● **Exercise aim**: Excluding pictures, transcribe precisely the lines from the one containing "[0:00.00-0:00.20]" to the final line of the listing below, inclusive, and nothing more.

● **Provided records**:
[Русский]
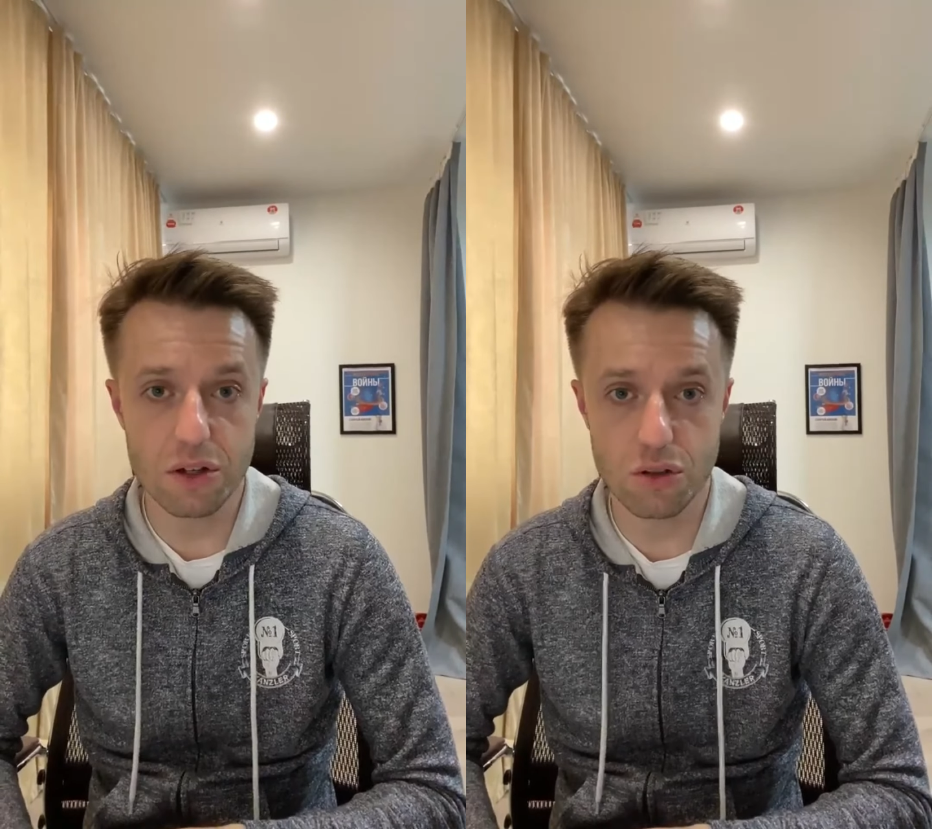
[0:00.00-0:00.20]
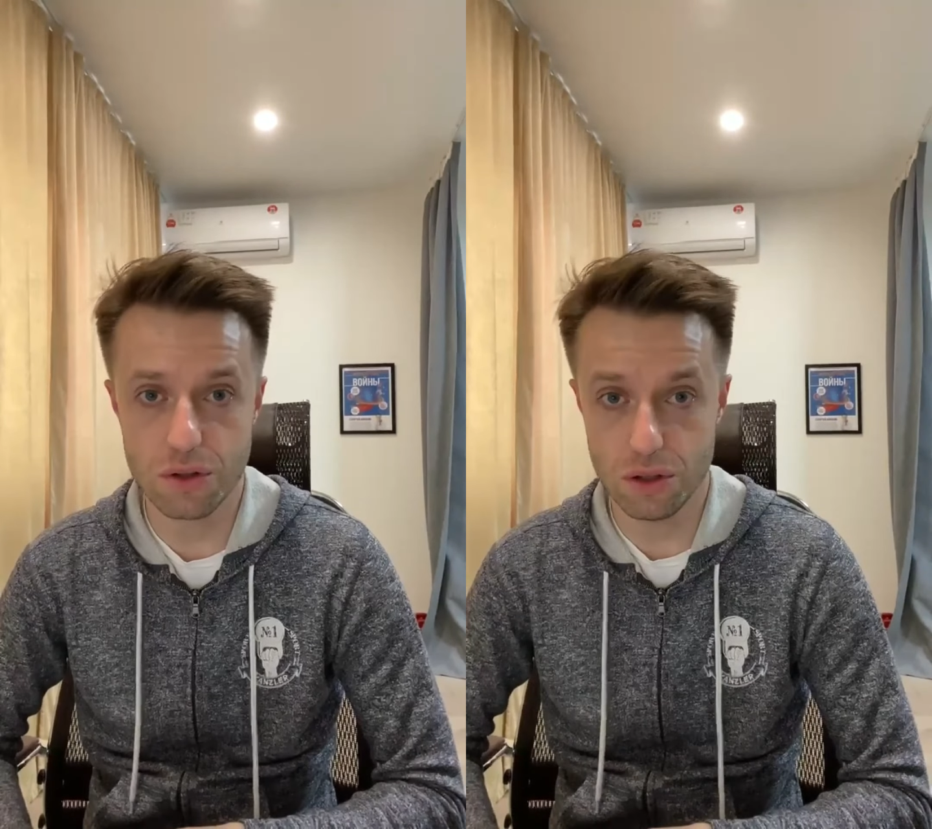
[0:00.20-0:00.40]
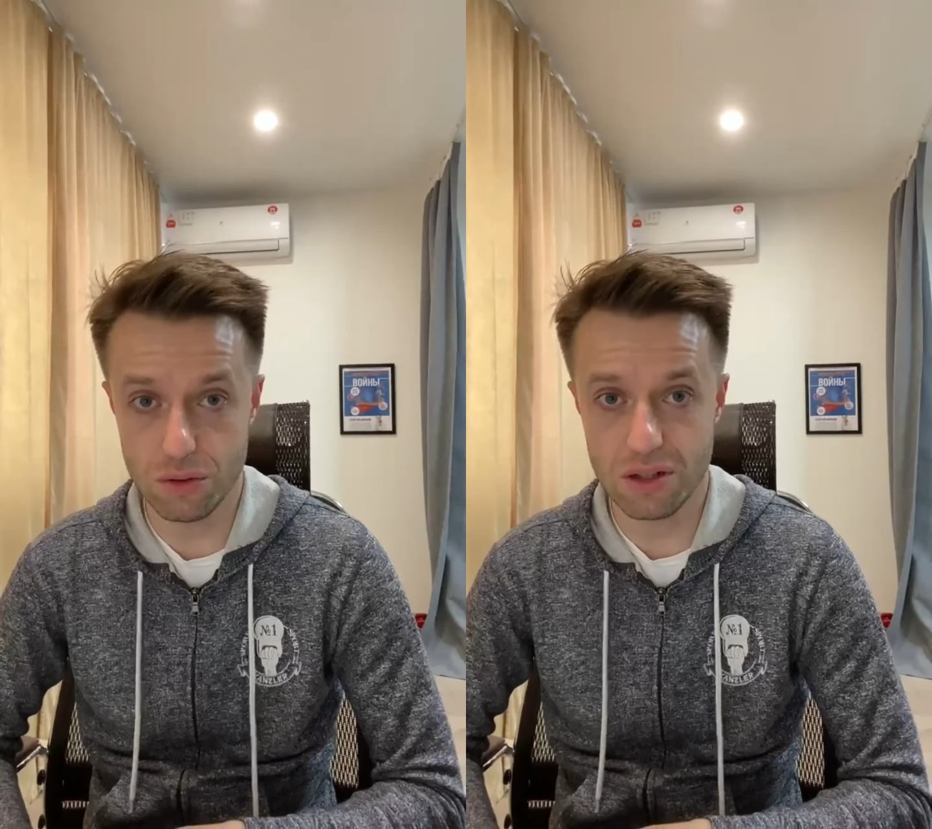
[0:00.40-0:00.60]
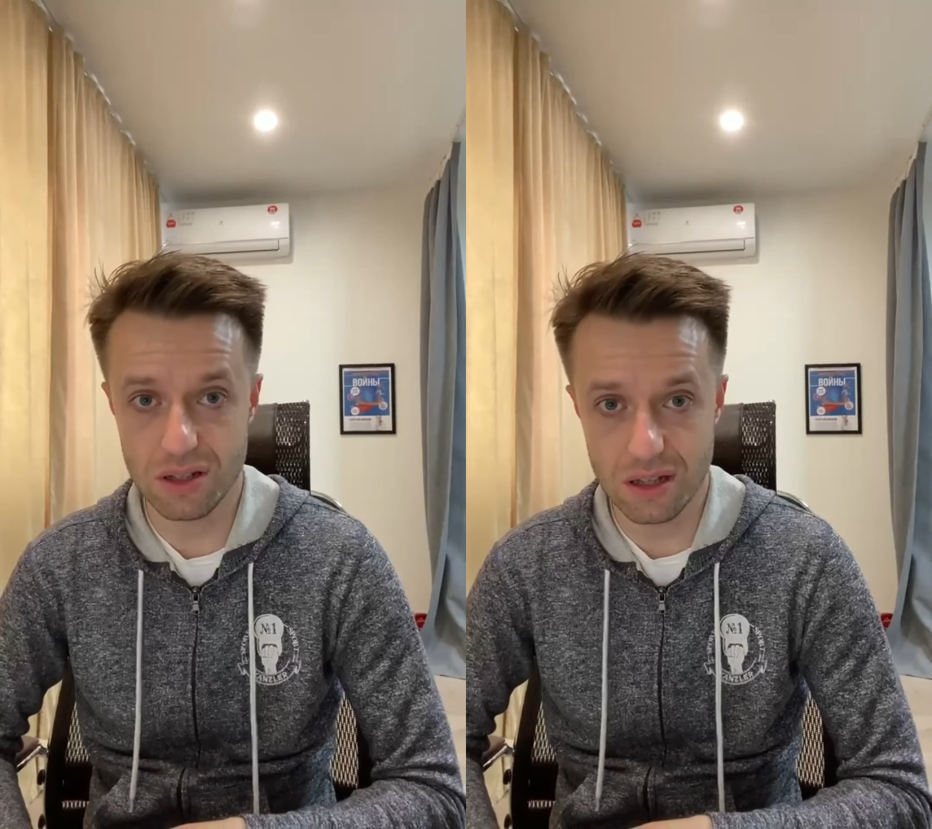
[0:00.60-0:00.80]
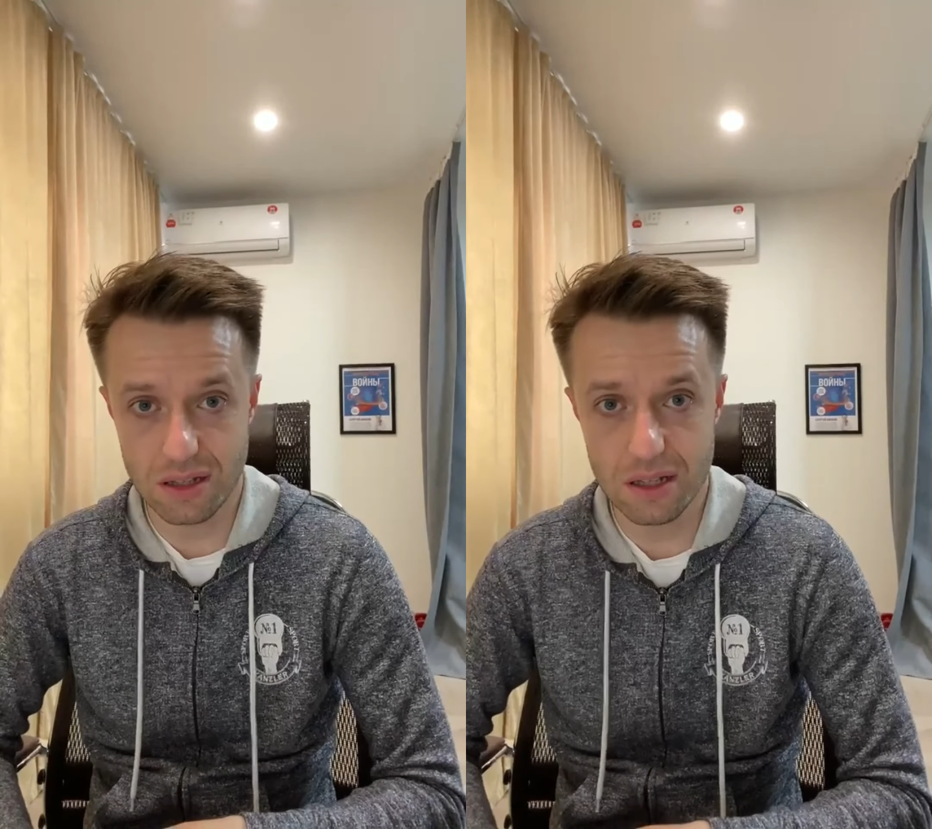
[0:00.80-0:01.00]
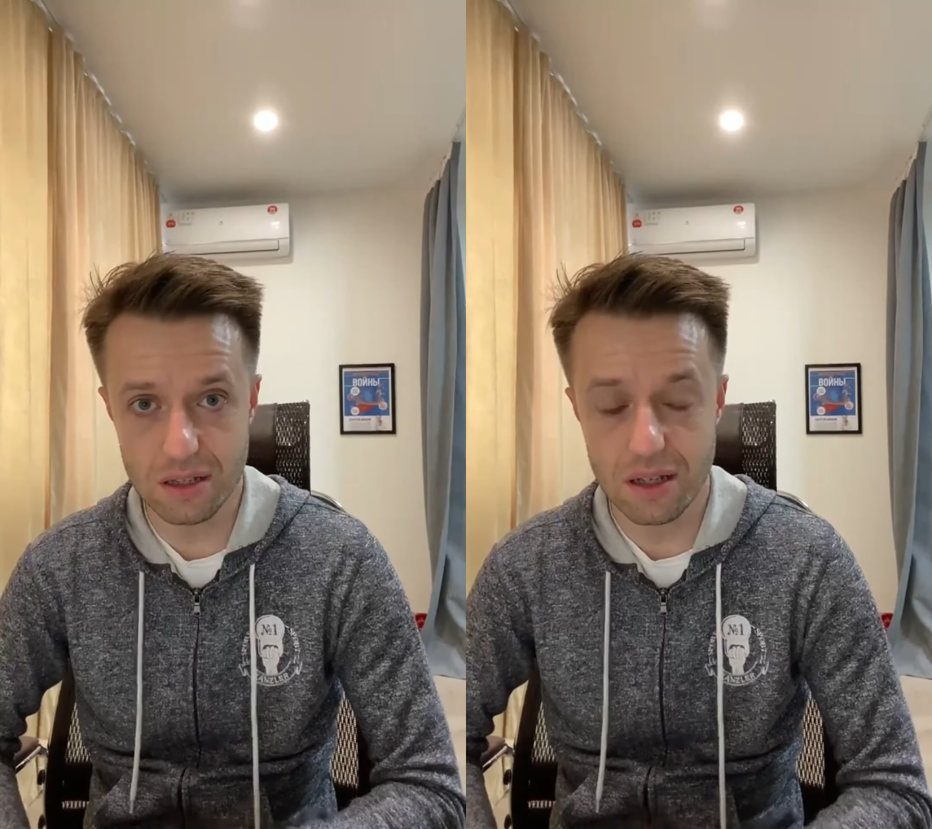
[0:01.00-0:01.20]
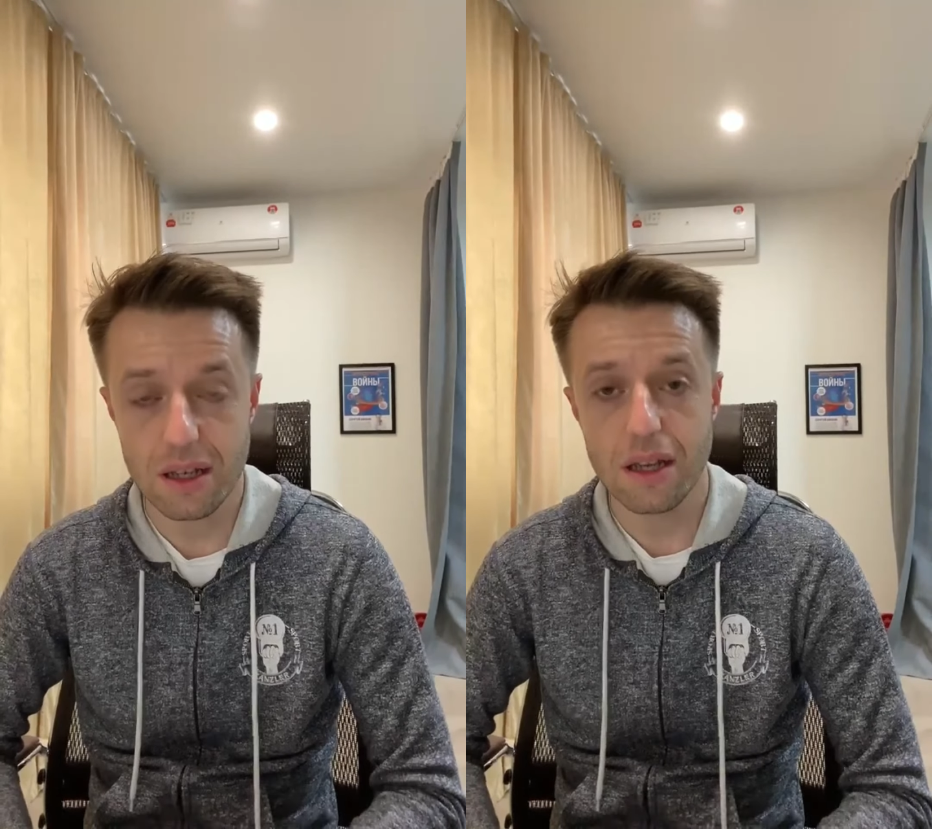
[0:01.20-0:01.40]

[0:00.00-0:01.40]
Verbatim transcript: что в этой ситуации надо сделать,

● **Answer to the problem**:
[0:00.00-0:00.20]
[0:00.20-0:00.40]
[0:00.40-0:00.60]
[0:00.60-0:00.80]
[0:00.80-0:01.00]
[0:01.00-0:01.20]
[0:01.20-0:01.40]

[0:00.00-0:01.40]
Verbatim transcript: что в этой ситуации надо сделать,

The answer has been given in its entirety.